O que resta então ao profissional além de ficar em uma empresa corrupta e sofrendo por causa disto?

A alternativa de sair alegando incompatibilidade de valores pessoais com as ações constrangedoras da empresa, que leva ao rompimento do vínculo, parece ser uma saída óbvia e talvez não menos dolorosa. Não é fácil romper com uma empresa na qual que você depositou energia e esforço para sua realização e ter que separar-se dela. O desgaste afetivo e emocional não se limita ao rompimento com a empresa e o trabalho, mas também com colegas, ambiente de trabalho e apoiadores do dia-a-dia.

Obviamente pode haver aqueles que agarrados a seus princípios e alegando “traição” da empresa rompam seu vínculo e saiam com a sensação de que esta é a melhor maneira de resolver o problema: consciência limpa, princípios e valores pessoais atendidos.
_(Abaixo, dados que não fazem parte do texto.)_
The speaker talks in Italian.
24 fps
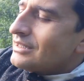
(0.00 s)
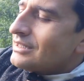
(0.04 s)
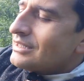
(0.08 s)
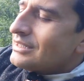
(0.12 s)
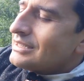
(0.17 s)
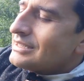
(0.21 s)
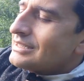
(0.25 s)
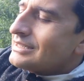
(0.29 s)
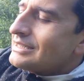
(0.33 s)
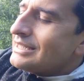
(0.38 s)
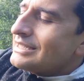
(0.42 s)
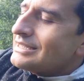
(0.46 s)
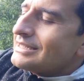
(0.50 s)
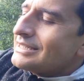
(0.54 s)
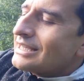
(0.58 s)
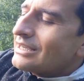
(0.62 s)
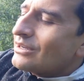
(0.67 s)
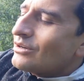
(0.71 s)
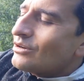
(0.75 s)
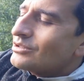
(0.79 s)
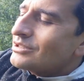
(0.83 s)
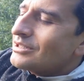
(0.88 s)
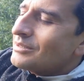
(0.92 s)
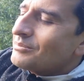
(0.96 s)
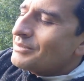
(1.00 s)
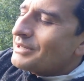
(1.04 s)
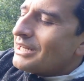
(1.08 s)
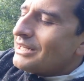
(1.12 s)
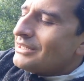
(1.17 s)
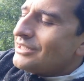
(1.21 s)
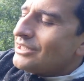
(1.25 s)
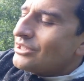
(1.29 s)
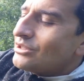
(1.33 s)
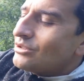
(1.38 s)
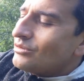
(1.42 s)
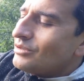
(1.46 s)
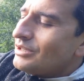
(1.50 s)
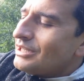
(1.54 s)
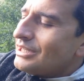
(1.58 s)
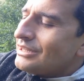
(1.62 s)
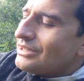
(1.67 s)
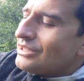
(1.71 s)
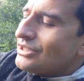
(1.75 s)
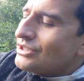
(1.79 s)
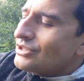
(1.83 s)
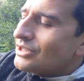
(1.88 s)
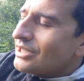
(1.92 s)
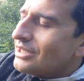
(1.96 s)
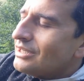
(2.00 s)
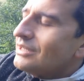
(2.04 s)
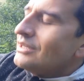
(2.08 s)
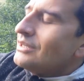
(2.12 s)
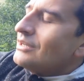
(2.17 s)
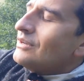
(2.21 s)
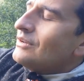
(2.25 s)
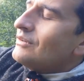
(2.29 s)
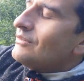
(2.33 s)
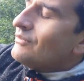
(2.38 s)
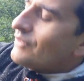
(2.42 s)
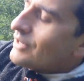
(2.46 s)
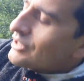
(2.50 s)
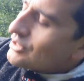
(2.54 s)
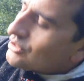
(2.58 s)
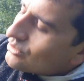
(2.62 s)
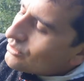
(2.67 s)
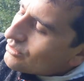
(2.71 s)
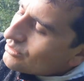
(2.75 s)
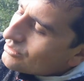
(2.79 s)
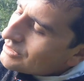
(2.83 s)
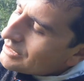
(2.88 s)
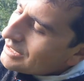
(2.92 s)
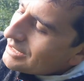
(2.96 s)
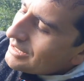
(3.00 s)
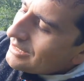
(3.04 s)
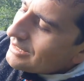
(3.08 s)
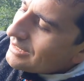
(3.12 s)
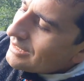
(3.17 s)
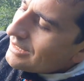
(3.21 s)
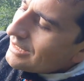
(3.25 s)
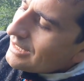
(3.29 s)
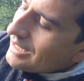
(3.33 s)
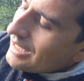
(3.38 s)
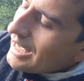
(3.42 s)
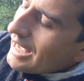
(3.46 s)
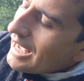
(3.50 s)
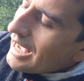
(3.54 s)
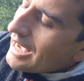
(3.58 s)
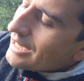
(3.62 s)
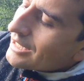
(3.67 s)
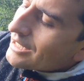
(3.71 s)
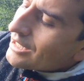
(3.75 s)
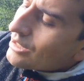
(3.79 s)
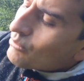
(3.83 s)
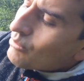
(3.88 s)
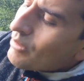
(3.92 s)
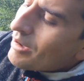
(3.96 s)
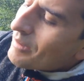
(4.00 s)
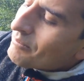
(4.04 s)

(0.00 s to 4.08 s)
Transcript: Stessa cosa per il dito indice, faccio così, anche qua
Qualquer que seja a decisão – e estas citadas não são as únicas alternativas decisórias possíveis – pode-se esperar então que profissionais envolvidos com este problema devam sofrer em qualquer caminho adotado. Aspecto paradoxal este, porque eles não criaram o problema e provavelmente sofrerão por causa dele.

Para aqueles que não passam por problemas éticos deste tipo e estão somente analisando os fatos com um certo distanciamento, fica a reflexão sobre valores pessoais compatíveis ou não com valores da empresa em que se trabalha.

Na correria diária certamente este não é um tema acessado ou discutido com frequência, normalmente considerado muito etéreo, muito longe das questões práticas prioritárias que todos enfrentam. No entanto para muita gente neste momento pode estar significando o fim do trabalho e da realização pessoal e profissional.

Desta forma, hoje mais do que antes, se faz importante uma revisão e discussão periódica sobre valores, inclusive para reforçar o outro lado da questão que ficou implícito nesta reflexão aqui, ou seja, valores são centrais no engajamento de pessoas.